第2話あめの日

今日も変わらず青い空。バケツの天使が通ります。


「なんにもなくて、つまんない」

バケツの中には水がたっぷり入っています。天使は山を越えると、一面田畑の広がる農村を見つけました。天使はちょうどいいとばかりに、バケツの中身をばしゃりと撒きました。

「今日のおしごと、これで終わり」

天使はそういうと、バケツの中身を貰うため天国へと飛んでいきました。


はたして、水を撒かれた農村では雨が降ったのです。

そこでは、何日も何日も雨が降らずに田畑は渇れ果てていました。偶然ではありますが、バケツの天使が水を撒いたことで農村に潤いが訪れたのです。

人々は言いました。

「恵みの雨が降り注いだ」

空を仰ぎ、人々は感謝をしましたとさ。




今日は雨が降る風が強い空。バケツの天使が通ります。


バケツの中には水がたっぷり入っています。

「これじゃあ、どこに撒いても変わらないね」

天使はそう言って、真下に向かってバケツをひっくり返しました。大量の水が一気に地上へと落ちていきました。

「早くおうちへ帰ろう」

そう言って天使は天国へと飛んでいきました。


はたして、水が落ちていった地上では大雨が降り注いでいました。

何日も何日も止まない雨が降り注いでいた地上では、留まりきれない水が川やダム、堤防を乗り越えて人々に襲いかかっていたのです。
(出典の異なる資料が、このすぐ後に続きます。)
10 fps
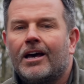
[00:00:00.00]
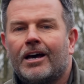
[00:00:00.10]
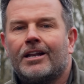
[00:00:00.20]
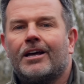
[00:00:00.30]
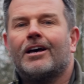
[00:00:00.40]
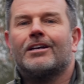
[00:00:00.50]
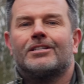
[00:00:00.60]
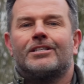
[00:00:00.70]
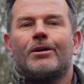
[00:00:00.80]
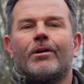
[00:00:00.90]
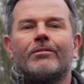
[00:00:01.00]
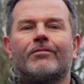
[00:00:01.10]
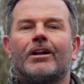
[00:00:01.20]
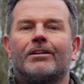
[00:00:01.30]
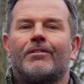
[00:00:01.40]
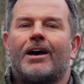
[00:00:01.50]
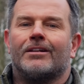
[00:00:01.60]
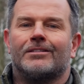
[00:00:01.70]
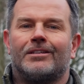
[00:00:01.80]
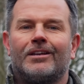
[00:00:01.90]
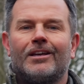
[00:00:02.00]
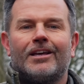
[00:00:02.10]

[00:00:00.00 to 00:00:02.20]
and she went running around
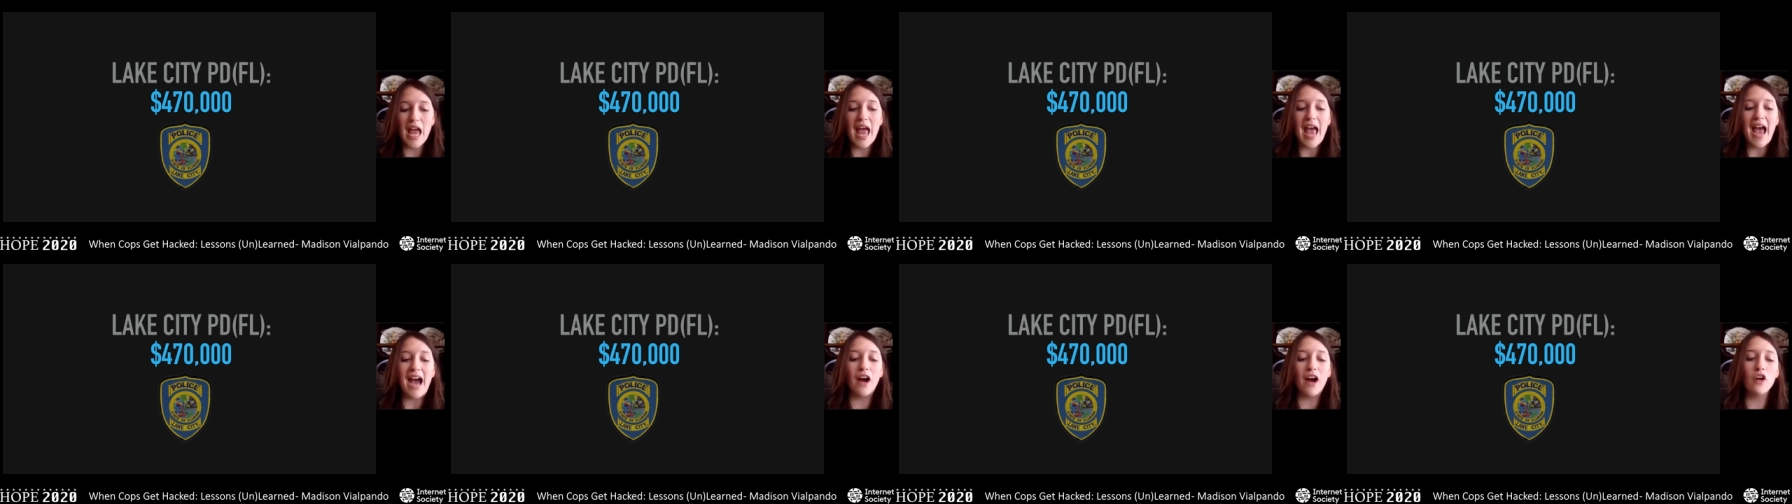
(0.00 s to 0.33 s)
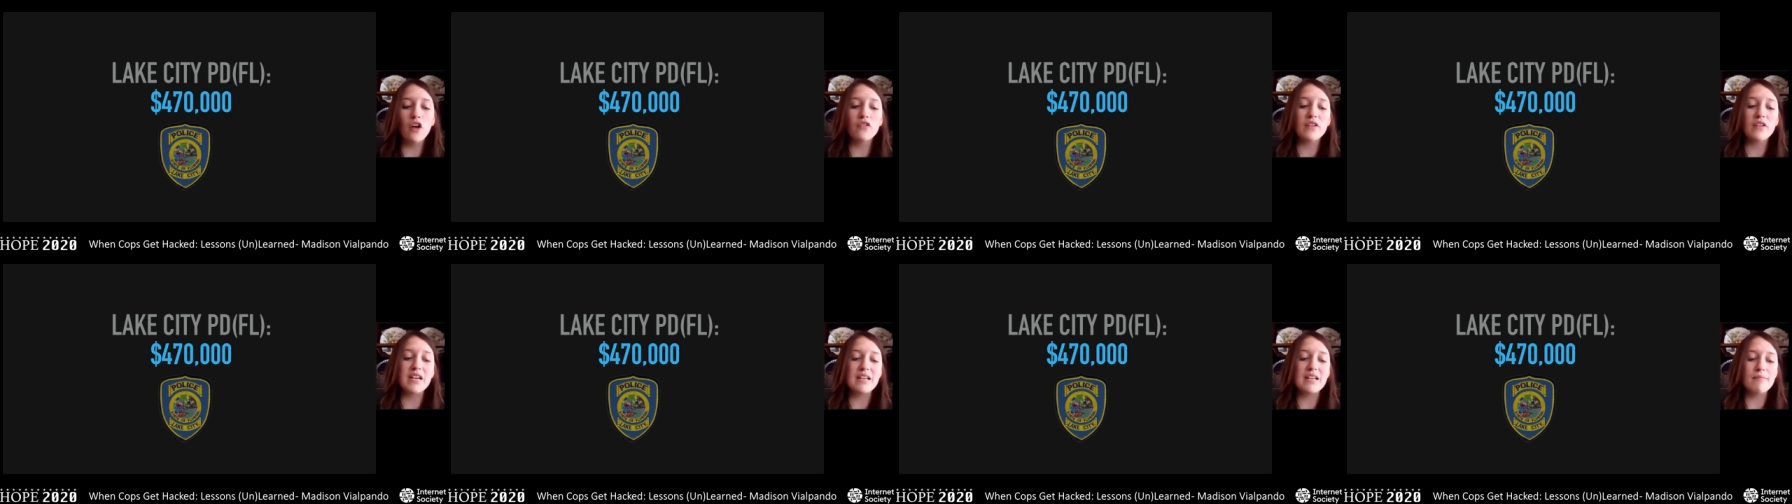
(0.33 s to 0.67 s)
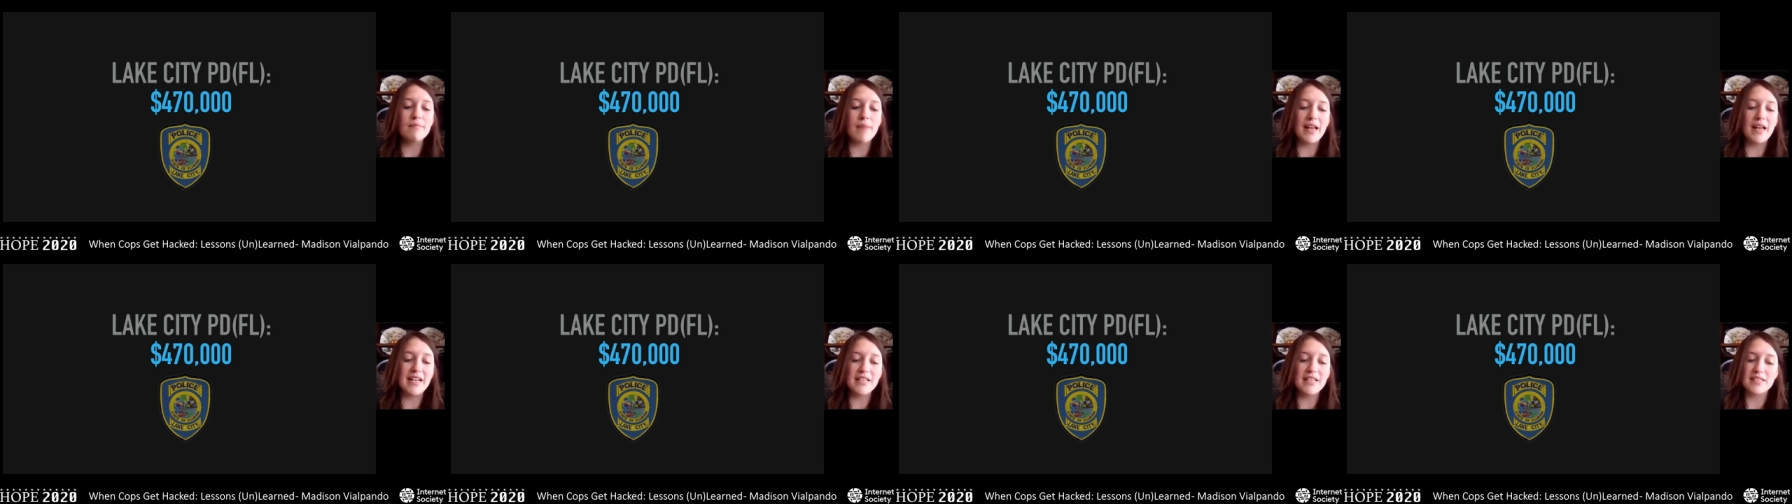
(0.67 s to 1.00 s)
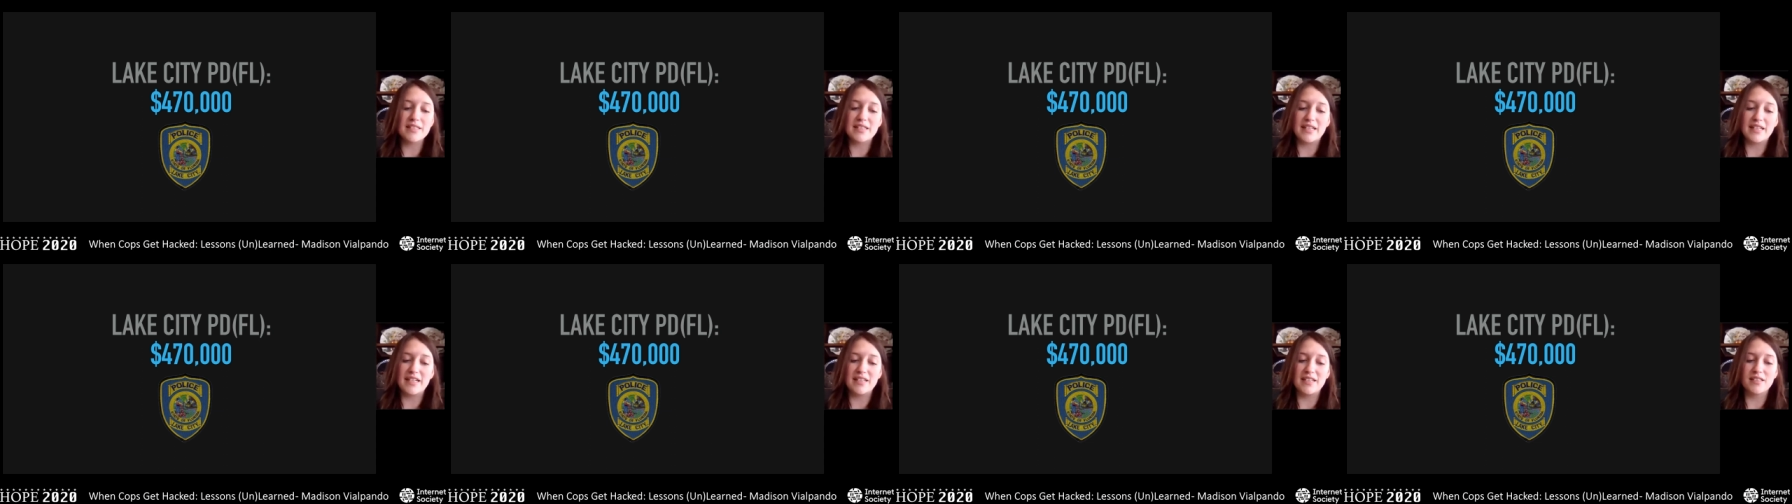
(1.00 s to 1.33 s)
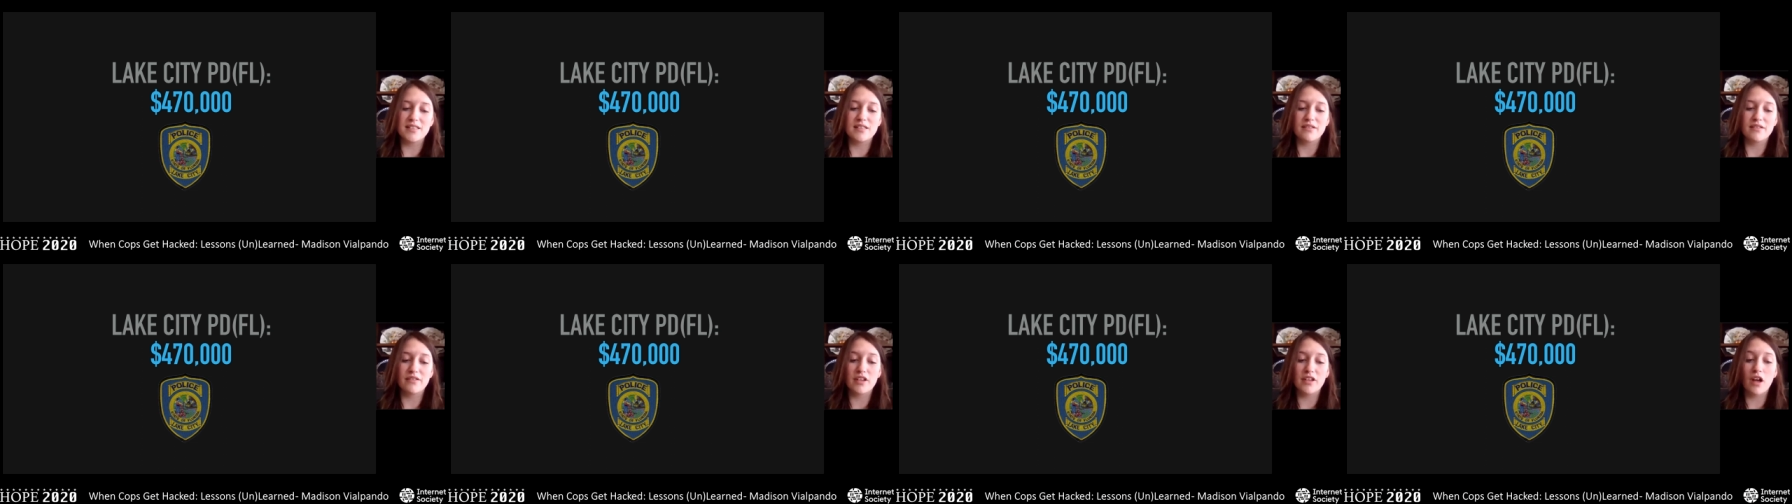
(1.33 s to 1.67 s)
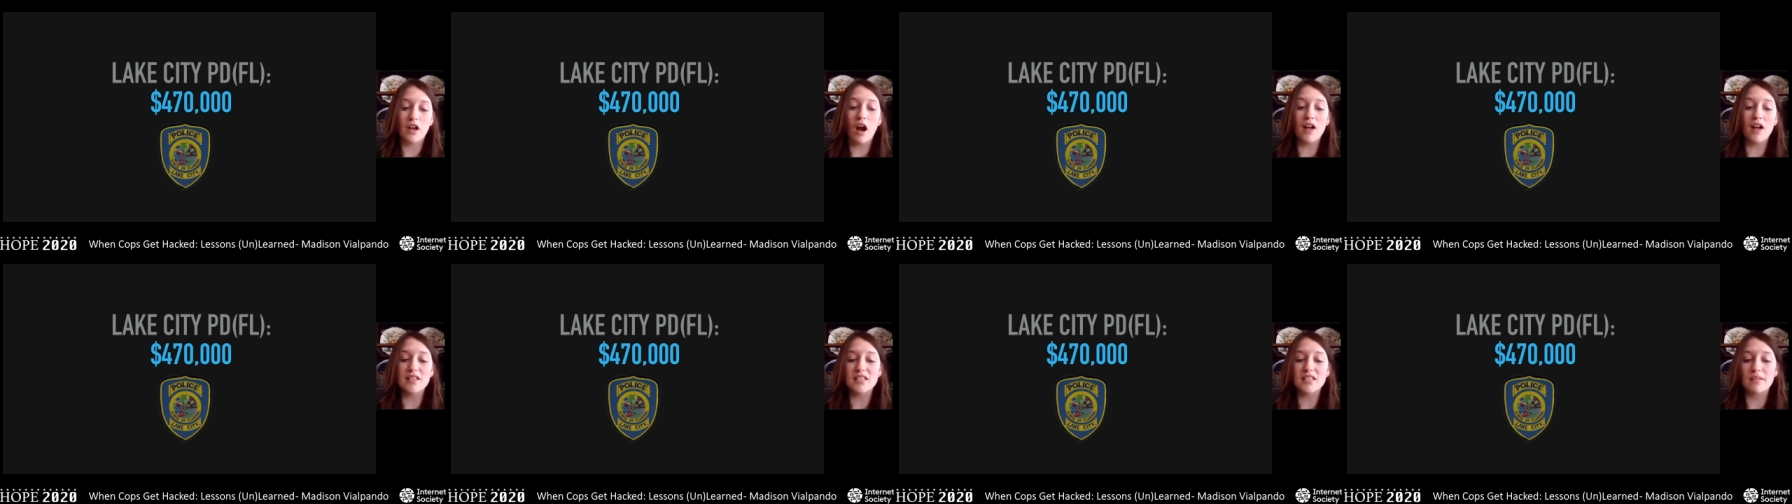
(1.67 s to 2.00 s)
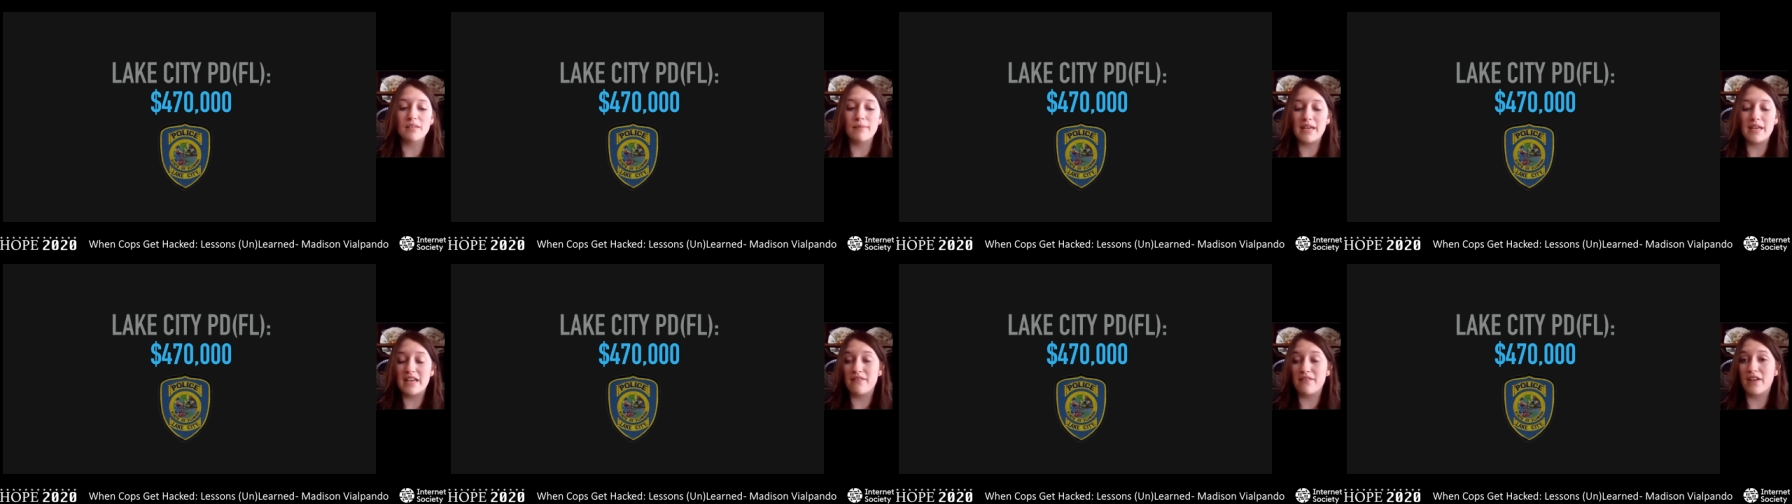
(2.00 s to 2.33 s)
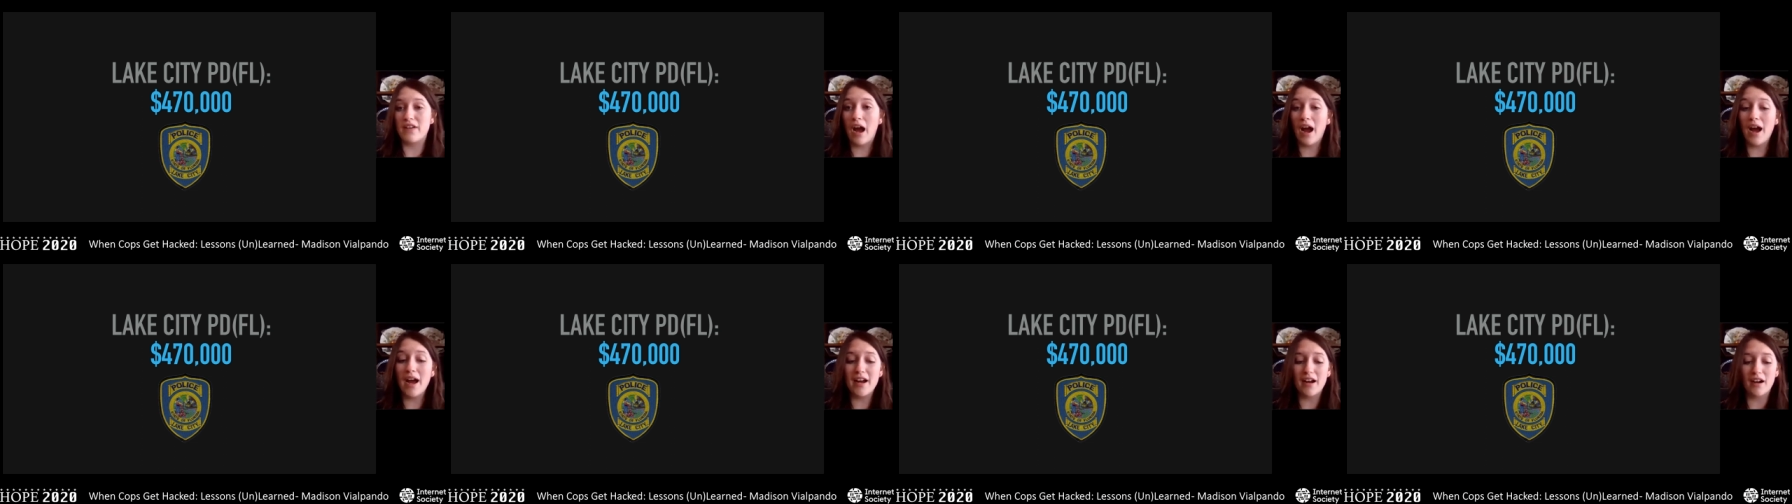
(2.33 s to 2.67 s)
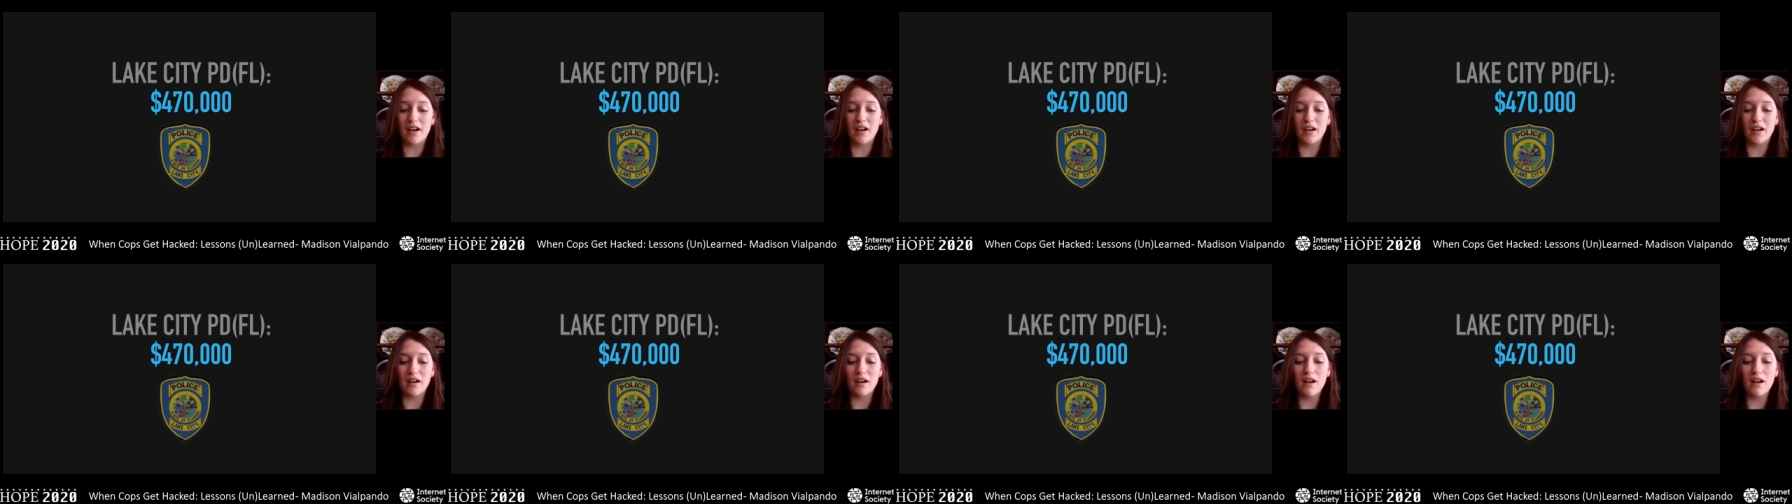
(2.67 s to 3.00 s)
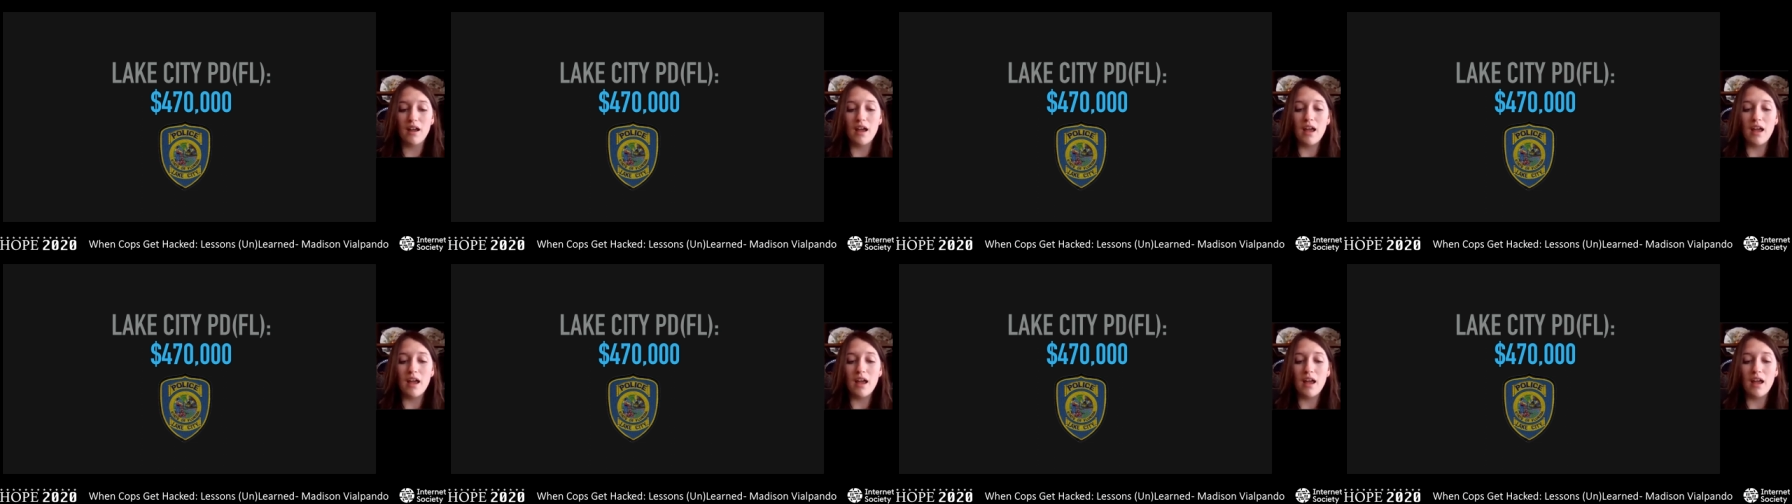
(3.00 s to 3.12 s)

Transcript: However, in many cities, the cost can be even higher,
人々は悲鳴をあげて逃げ惑い、呑み込もうとする水から生き延びようと必死でした。しかし、そこへ天使が大量の水をぶちまけたため、人々の住む町は激流に押し流されてしまったのです。

流される直前、ある人はこう言いました。

「不幸が降り注いだ」

次の一瞬後、もうそこには誰もいませんでした。止まない雨を呪う人も、降り注いだ不幸を嘆く人も、命が消えることに恐怖する人も、そんな人々の住んでいた町も。もう、そこにはありませんでした。

すべては水に流されてしまったのです。

「あんなところに町なんてあったっけ」

数年後には誰かが呟くのでしょう。不幸が降り注いだ雨の日でしたとさ。




今日も変わらず晴れの空。バケツの天使が通ります。


バケツの中にはずっしりぎっしりキャンディたち。赤、青、黄色、緑にオレンジ。色とりどりの丸いキャンディたちが入っています。

「今日はここかぁ」

天使はそう言ってざっかざっかとキャンディを地上へ降らせます。最後の1個は遠くへぽい。


はたして、地上へは甘い雨が降り注いだのです。

地上では毎日毎日懲りもせずに銃を撃って戦争ごっこが続きます。大人たちは躍起になって隣の国の資源を手に入れようと、自国の資源を無駄に使います。食べ物も飲み物も着る物も住む所も、全てを削ってくだらない「戦力」へと変えられていきました。国民は腹を空かせ、子供たちはそんな大人たちを見て育ったため誰も「お腹がすいた」「おかしが食べたい」などと言うこともできませんでした。兵隊さんはこんな戦争を早く終わらせたくて、毎日毎日終わらない戦地へと足を足を運ぶしかありませんでした。国のお偉いさんは「これが正しい」と笑います。

ああ、なんてバカらしい戦争ごっこ。本当は誰も命を脅かしてなどいないのに、自らの欲によって自分の首を絞めているのです。

そんな地上へぽつりと、いえ、こつりとキャンディが降りだしました。

誰もが驚きました。

ある子どもが降ってきたキャンディを口に入れ「あまぁい」と笑顔で言いました。子どもたちは次々とキャンディを口の中へ入れ、甘い甘いと笑顔になります。ある大人がキャンディを口に入れ、初めて口にした甘いキャンディに驚き「あまい」と涙を流しました。

誰もが天使の降らせたキャンディを口に入れ、手を止めて笑いました。

いくら銃を撃っても、我慢をしても手に入れることのできなかったものが、気紛れなバケツの天使によって空から降り注いだのです。


人々は気づくのでしょうか。自分達が欲しかったもののために「戦争ごっこ」は本当に必要であったのか。


銃声の止んだ地上を見下ろしながら天使は呟きます。

「こんなキャンディ一つで争いが終われるんだったら、どれだけ簡単だろうね」

天使は天国へと飛んでいきましたとさ。




かくてあめの日。時に恵みを、時に不幸を、時に飴を降らせるバケツの天使でありました。


今日は何が降るのでしょうか。

明日は何を神様は与えるのでしょうか。